Die meisten, die mich kennen, wissen, dass ich mich sehr gerne mit Forschung beschäftige, liebendgerne Studien lese und wissenschaftliche Bücher, Podcasts und Youtube-Videos nur so verschlinge. Und alle, die mich noch etwas näher kennen, wissen zudem, dass zwei Forscherherzen in meiner Brust schlagen: Mein Masterstudiengang, ein Großteil meiner derzeitigen Moderatorentätigkeit und auch meine Dissertation lassen sich klar der Schul- und Bildungsforschung zuschreiben.

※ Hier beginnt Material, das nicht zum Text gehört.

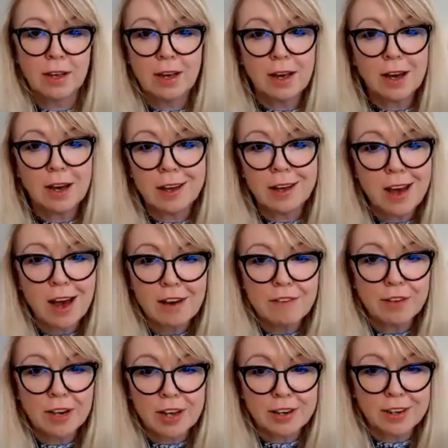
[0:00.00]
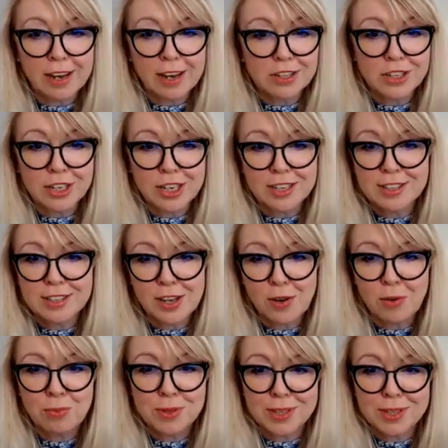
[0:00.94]
I've learned actually it's the
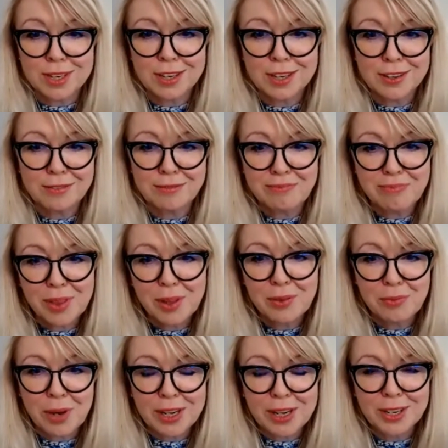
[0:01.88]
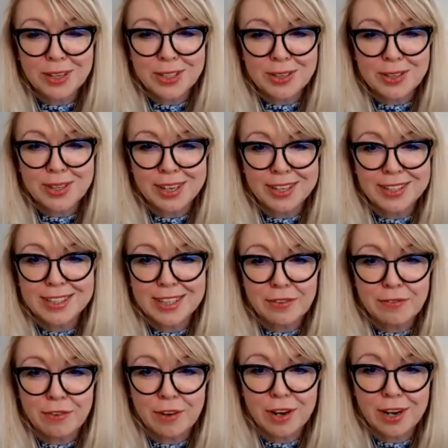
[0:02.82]
opposite, that when you do things
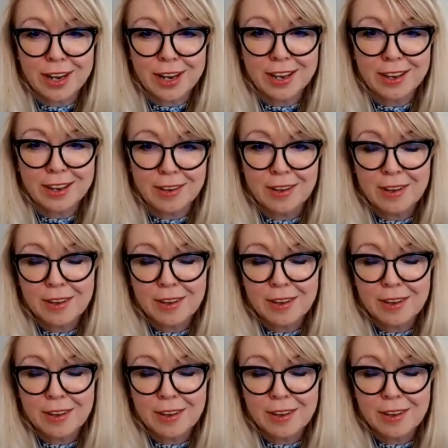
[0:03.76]
differently,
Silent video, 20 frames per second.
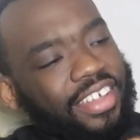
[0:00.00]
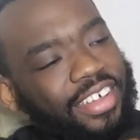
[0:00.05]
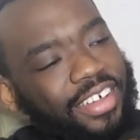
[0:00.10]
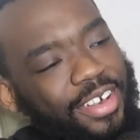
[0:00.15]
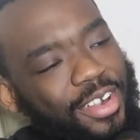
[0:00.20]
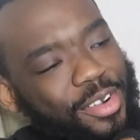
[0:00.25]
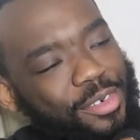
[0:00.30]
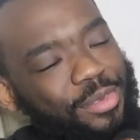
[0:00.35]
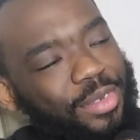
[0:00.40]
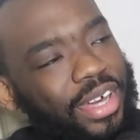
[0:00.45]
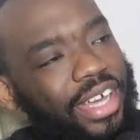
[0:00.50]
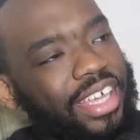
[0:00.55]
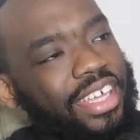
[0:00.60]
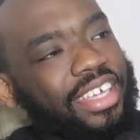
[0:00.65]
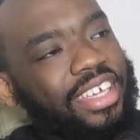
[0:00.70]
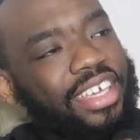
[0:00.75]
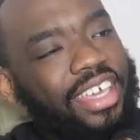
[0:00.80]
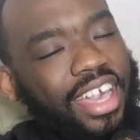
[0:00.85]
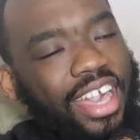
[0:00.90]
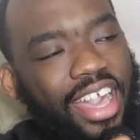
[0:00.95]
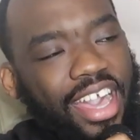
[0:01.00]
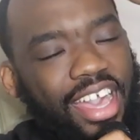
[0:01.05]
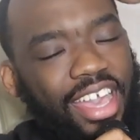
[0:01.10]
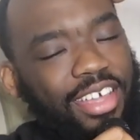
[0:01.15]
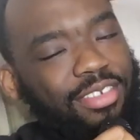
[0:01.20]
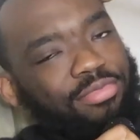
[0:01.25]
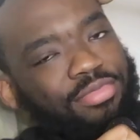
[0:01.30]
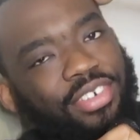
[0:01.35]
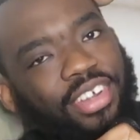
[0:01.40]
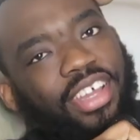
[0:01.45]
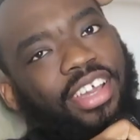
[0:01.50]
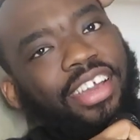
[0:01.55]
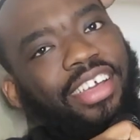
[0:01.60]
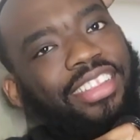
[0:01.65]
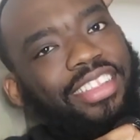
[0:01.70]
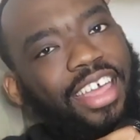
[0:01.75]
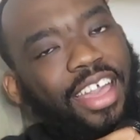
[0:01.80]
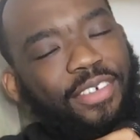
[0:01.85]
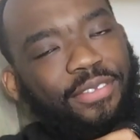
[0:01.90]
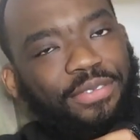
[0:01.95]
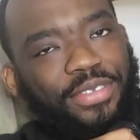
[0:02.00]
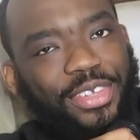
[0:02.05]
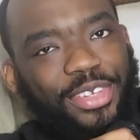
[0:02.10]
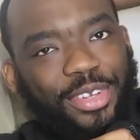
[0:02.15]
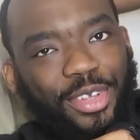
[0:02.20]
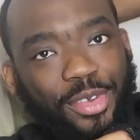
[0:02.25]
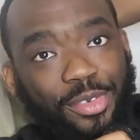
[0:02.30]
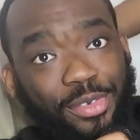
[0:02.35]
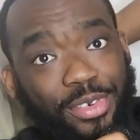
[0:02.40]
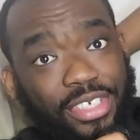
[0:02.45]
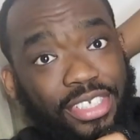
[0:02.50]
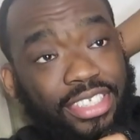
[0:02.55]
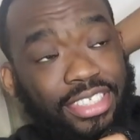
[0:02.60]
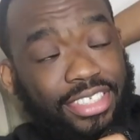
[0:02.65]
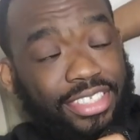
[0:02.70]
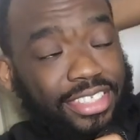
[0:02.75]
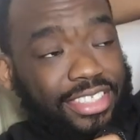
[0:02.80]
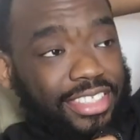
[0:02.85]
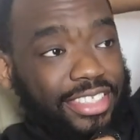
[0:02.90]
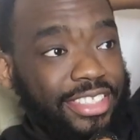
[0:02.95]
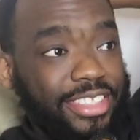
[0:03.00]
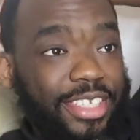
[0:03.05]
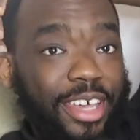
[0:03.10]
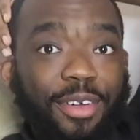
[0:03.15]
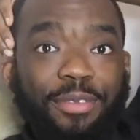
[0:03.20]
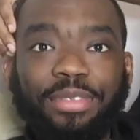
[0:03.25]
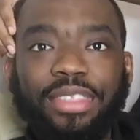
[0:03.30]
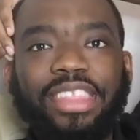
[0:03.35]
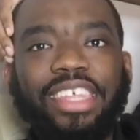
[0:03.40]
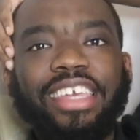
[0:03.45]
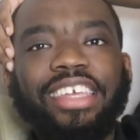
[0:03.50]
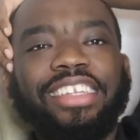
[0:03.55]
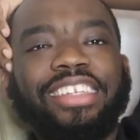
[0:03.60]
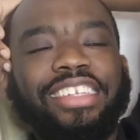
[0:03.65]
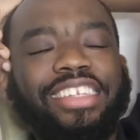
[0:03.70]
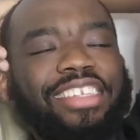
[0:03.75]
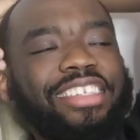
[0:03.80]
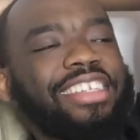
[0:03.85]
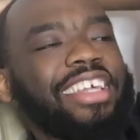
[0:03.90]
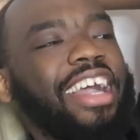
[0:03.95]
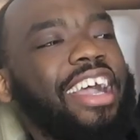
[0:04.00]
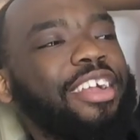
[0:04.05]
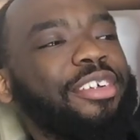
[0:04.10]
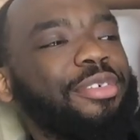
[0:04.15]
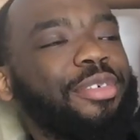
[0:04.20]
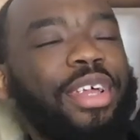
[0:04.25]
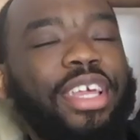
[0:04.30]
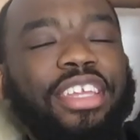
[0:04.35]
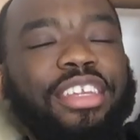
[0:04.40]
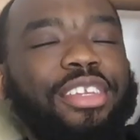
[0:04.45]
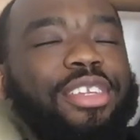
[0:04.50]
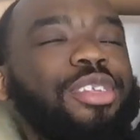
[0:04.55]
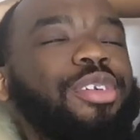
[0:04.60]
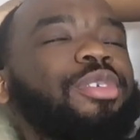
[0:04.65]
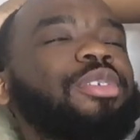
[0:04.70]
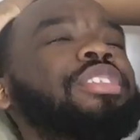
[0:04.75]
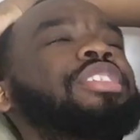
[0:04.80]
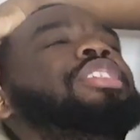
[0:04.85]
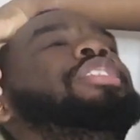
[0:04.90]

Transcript: Oh my God, bro. That video was something. I already knew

Zwei Forschungspraktika während des Studiums, HiWi-Jobs und auch die Bachelor- und Masterarbeit waren jedoch allesamt in der Sportwissenschaft angesiedelt. So kommt es, dass ich mich auch nach wie vor gerne mit sportwissenschaftlicher, insbesondere sportpsychologischer und schwimmrelevanter Forschung auseinandersetze.

Mit dem gestrigen Tag startete nun die Big Pool Theory: Ein seit Längerem von mir erhofftes Herzensprojekt, für das ich einige der führenden schwimmnahen Wissenschaftler:innen Deutschlands begeistern konnte. Die Idee: Wir produzieren u.a. Podcasts und Texte, mit denen wir schwimmrelevante Forschung für Trainerinnen und Trainer verdaulich aufbereiten. Etwas, was ich alleine niemals in der Breite und der Qualität schaffen würde. Ein Dank gilt auch der Deutschen Schwimmtrainer-Vereinigung, die uns hierfür eine Plattform und das nötige Equipment zur Verfügung stellt.

In unserer ersten Podcast-Folge erklären Ilka Staub und Christoph Zinner noch etwas genauer die Idee hinter dem Projekt:

Ich freue mich sehr auf die Arbeit mit dem Team und verweise an dieser Stelle gerne hin und wieder auf die Podcasts und Texte.